*Work request*. The answer must be the full listing, repeated word for word.

*Records for the exercise*.
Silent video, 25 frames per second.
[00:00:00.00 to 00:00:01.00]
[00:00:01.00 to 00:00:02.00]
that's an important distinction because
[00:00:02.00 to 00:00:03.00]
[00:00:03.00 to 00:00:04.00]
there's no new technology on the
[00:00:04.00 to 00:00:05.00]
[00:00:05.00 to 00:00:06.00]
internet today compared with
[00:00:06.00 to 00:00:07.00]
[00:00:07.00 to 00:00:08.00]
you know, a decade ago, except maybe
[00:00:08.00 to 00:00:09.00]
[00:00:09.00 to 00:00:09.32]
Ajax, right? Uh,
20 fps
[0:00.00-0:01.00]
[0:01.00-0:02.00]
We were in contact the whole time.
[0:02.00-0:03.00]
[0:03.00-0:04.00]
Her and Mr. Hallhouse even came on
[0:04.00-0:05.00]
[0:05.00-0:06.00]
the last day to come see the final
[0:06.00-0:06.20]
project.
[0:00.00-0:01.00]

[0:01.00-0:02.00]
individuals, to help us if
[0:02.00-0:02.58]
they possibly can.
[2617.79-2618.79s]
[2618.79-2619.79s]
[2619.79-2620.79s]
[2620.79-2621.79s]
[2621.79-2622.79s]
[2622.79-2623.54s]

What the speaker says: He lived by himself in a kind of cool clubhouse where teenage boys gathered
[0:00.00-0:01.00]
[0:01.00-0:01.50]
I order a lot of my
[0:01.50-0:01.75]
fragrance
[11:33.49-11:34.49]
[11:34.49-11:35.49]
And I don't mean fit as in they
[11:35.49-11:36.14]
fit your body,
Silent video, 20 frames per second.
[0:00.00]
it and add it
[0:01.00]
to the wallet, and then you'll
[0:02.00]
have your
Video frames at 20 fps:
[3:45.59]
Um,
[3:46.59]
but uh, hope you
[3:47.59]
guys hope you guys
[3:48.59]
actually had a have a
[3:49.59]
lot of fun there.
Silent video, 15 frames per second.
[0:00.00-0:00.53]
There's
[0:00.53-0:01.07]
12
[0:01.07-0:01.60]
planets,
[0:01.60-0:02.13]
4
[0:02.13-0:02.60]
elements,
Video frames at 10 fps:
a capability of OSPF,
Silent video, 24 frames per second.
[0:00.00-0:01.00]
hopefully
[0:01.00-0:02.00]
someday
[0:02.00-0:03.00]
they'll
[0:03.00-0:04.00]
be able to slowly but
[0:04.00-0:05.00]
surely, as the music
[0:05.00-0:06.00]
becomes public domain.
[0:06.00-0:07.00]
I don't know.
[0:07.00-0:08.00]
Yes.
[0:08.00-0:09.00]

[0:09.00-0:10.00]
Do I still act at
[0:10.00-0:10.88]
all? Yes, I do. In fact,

*Result of this task*.
Silent video, 25 frames per second.
[00:00:00.00 to 00:00:01.00]
[00:00:01.00 to 00:00:02.00]
that's an important distinction because
[00:00:02.00 to 00:00:03.00]
[00:00:03.00 to 00:00:04.00]
there's no new technology on the
[00:00:04.00 to 00:00:05.00]
[00:00:05.00 to 00:00:06.00]
internet today compared with
[00:00:06.00 to 00:00:07.00]
[00:00:07.00 to 00:00:08.00]
you know, a decade ago, except maybe
[00:00:08.00 to 00:00:09.00]
[00:00:09.00 to 00:00:09.32]
Ajax, right? Uh,
20 fps
[0:00.00-0:01.00]
[0:01.00-0:02.00]
We were in contact the whole time.
[0:02.00-0:03.00]
[0:03.00-0:04.00]
Her and Mr. Hallhouse even came on
[0:04.00-0:05.00]
[0:05.00-0:06.00]
the last day to come see the final
[0:06.00-0:06.20]
project.
[0:00.00-0:01.00]

[0:01.00-0:02.00]
individuals, to help us if
[0:02.00-0:02.58]
they possibly can.
[2617.79-2618.79s]
[2618.79-2619.79s]
[2619.79-2620.79s]
[2620.79-2621.79s]
[2621.79-2622.79s]
[2622.79-2623.54s]

What the speaker says: He lived by himself in a kind of cool clubhouse where teenage boys gathered
[0:00.00-0:01.00]
[0:01.00-0:01.50]
I order a lot of my
[0:01.50-0:01.75]
fragrance
[11:33.49-11:34.49]
[11:34.49-11:35.49]
And I don't mean fit as in they
[11:35.49-11:36.14]
fit your body,
Silent video, 20 frames per second.
[0:00.00]
it and add it
[0:01.00]
to the wallet, and then you'll
[0:02.00]
have your
Video frames at 20 fps:
[3:45.59]
Um,
[3:46.59]
but uh, hope you
[3:47.59]
guys hope you guys
[3:48.59]
actually had a have a
[3:49.59]
lot of fun there.
Silent video, 15 frames per second.
[0:00.00-0:00.53]
There's
[0:00.53-0:01.07]
12
[0:01.07-0:01.60]
planets,
[0:01.60-0:02.13]
4
[0:02.13-0:02.60]
elements,
Video frames at 10 fps:
a capability of OSPF,
Silent video, 24 frames per second.
[0:00.00-0:01.00]
hopefully
[0:01.00-0:02.00]
someday
[0:02.00-0:03.00]
they'll
[0:03.00-0:04.00]
be able to slowly but
[0:04.00-0:05.00]
surely, as the music
[0:05.00-0:06.00]
becomes public domain.
[0:06.00-0:07.00]
I don't know.
[0:07.00-0:08.00]
Yes.
[0:08.00-0:09.00]

[0:09.00-0:10.00]
Do I still act at
[0:10.00-0:10.88]
all? Yes, I do. In fact,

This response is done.